WHAT TO WORK ON
Copy each line below as written, but skip the pictures.
Segment Start: DATASET RECORDS
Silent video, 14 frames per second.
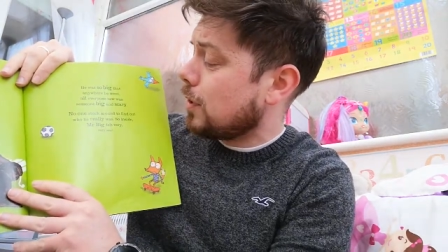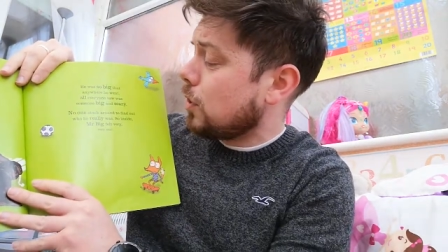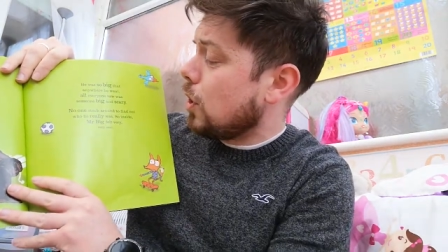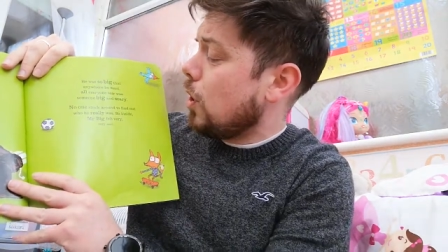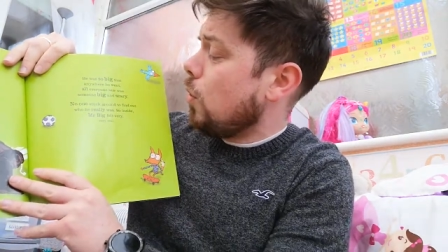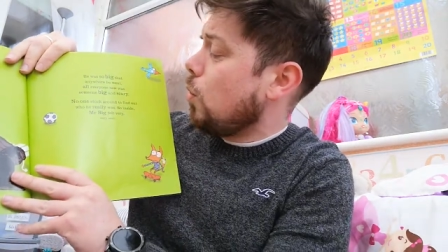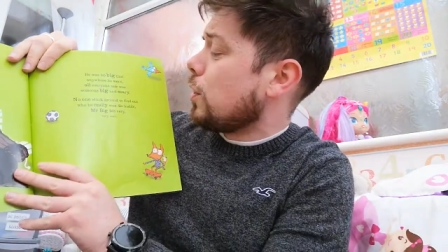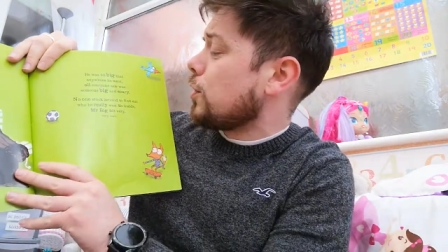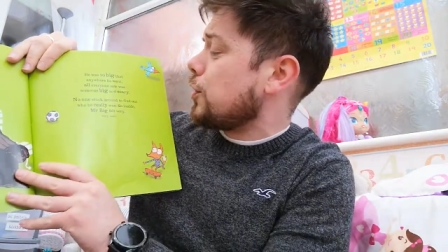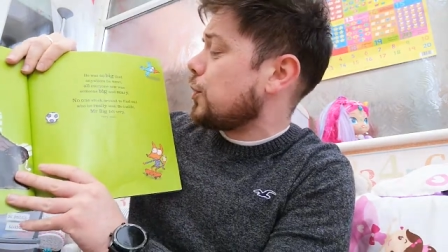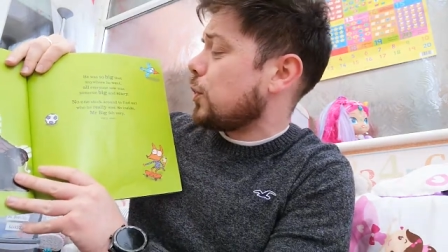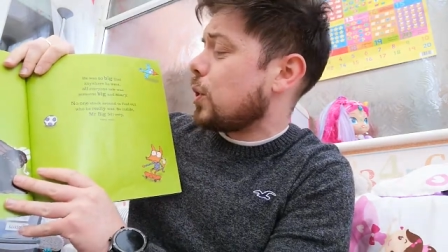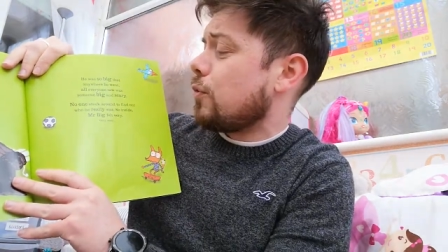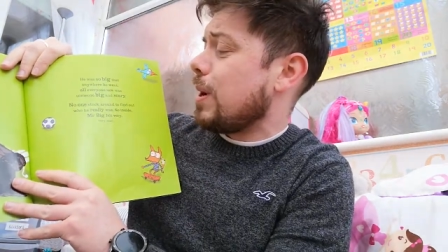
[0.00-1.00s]
No one
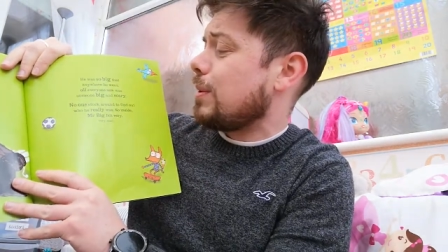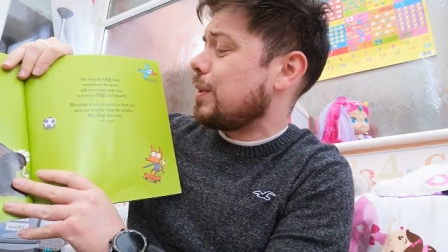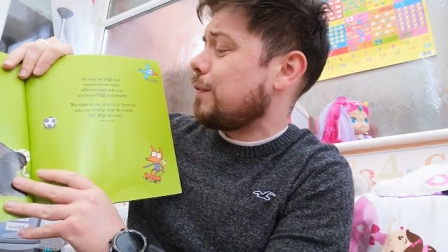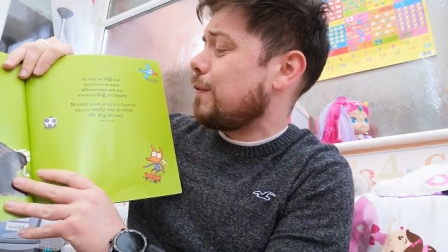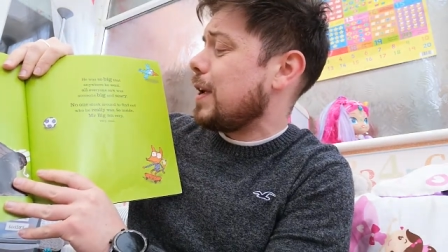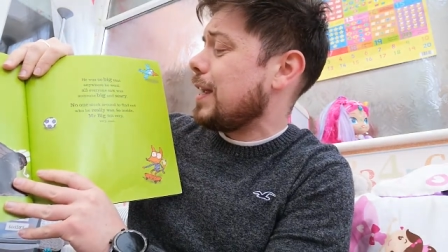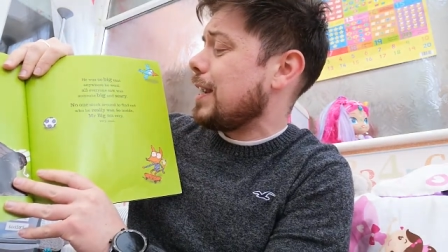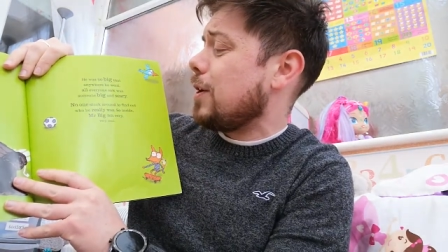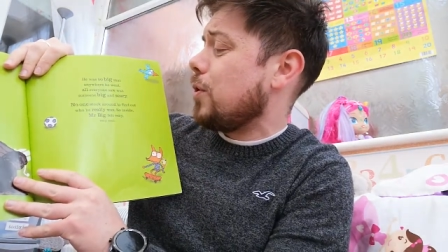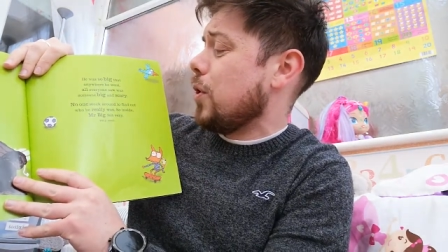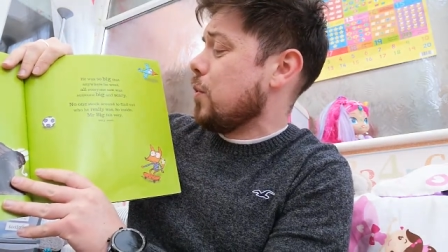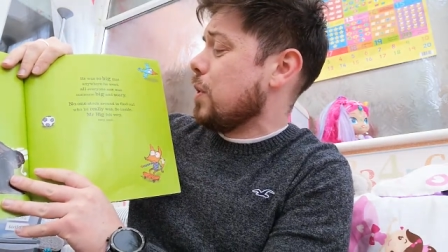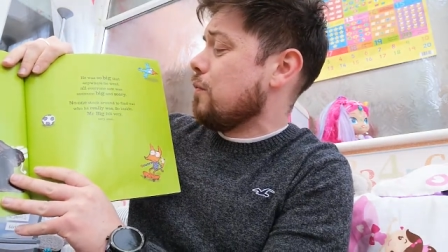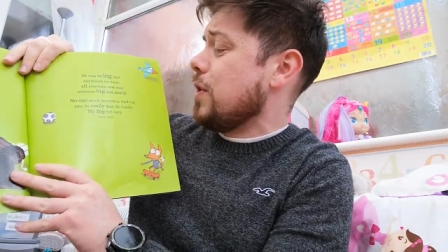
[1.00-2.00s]
stuck around to find
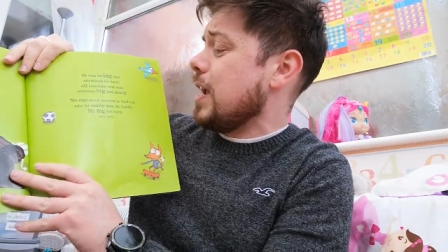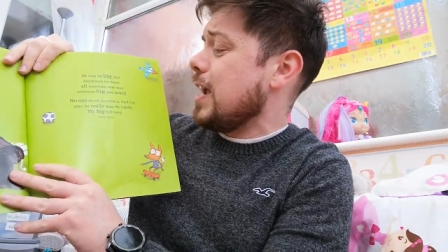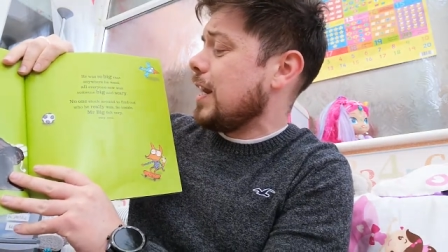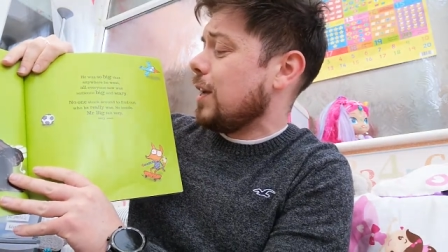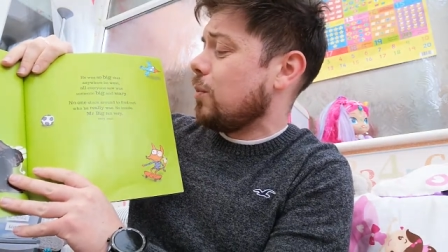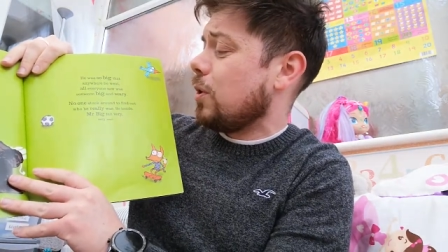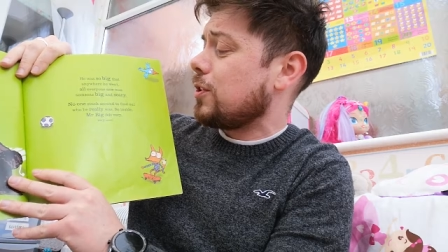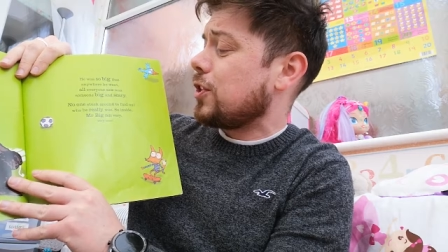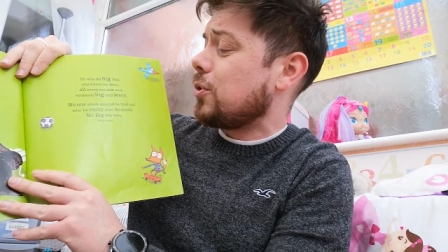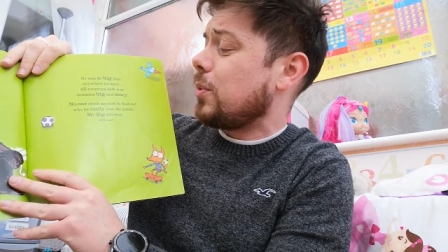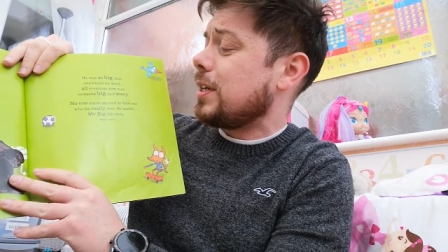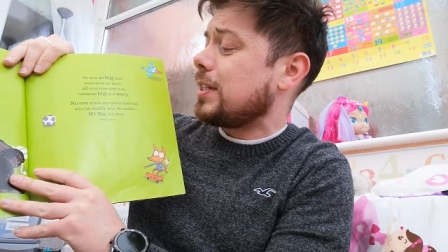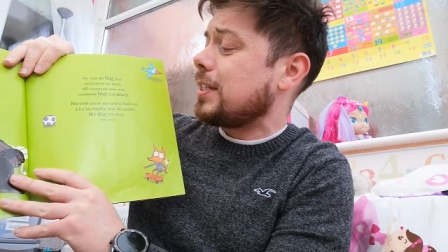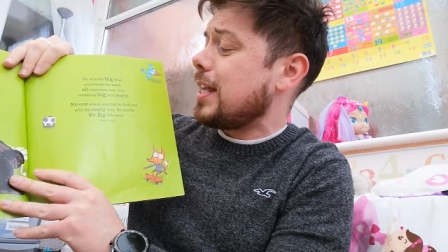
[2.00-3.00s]
out who he really was,
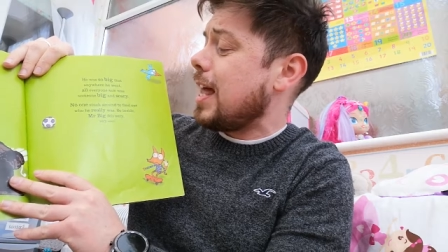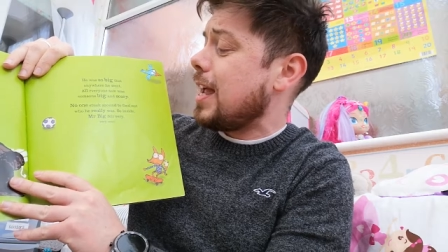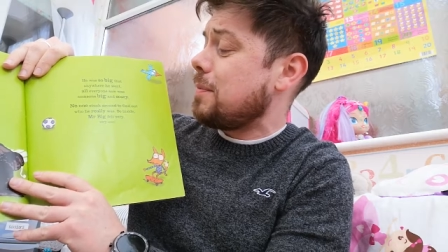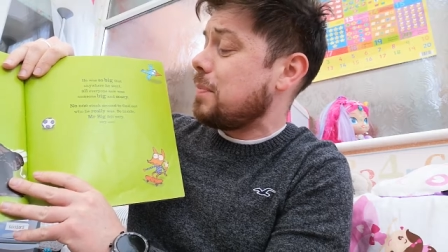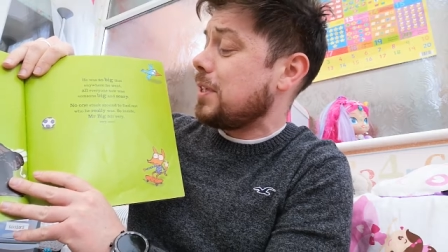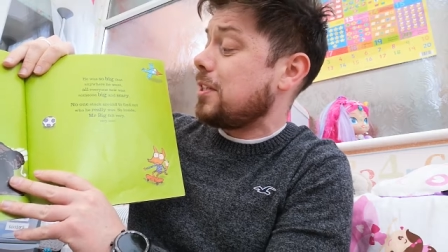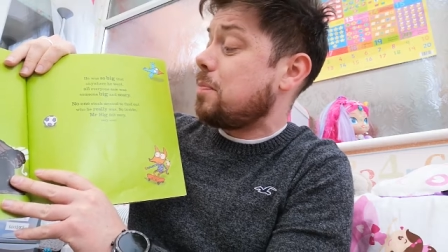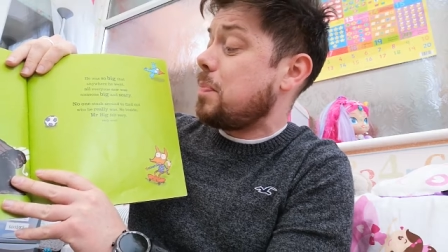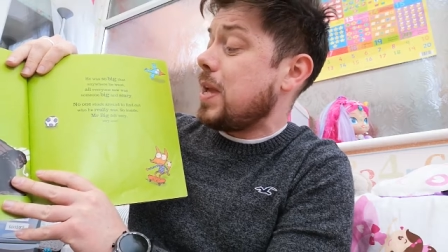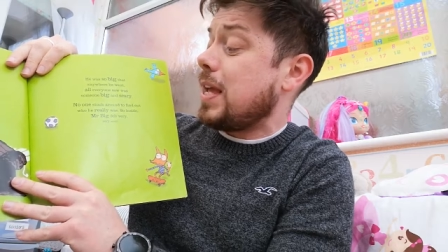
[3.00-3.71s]
so inside, Mr.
Segment End: DATASET RECORDS
ANSWER FOR THIS EXERCISE
Silent video, 14 frames per second.
[0.00-1.00s]
No one
[1.00-2.00s]
stuck around to find
[2.00-3.00s]
out who he really was,
[3.00-3.71s]
so inside, Mr.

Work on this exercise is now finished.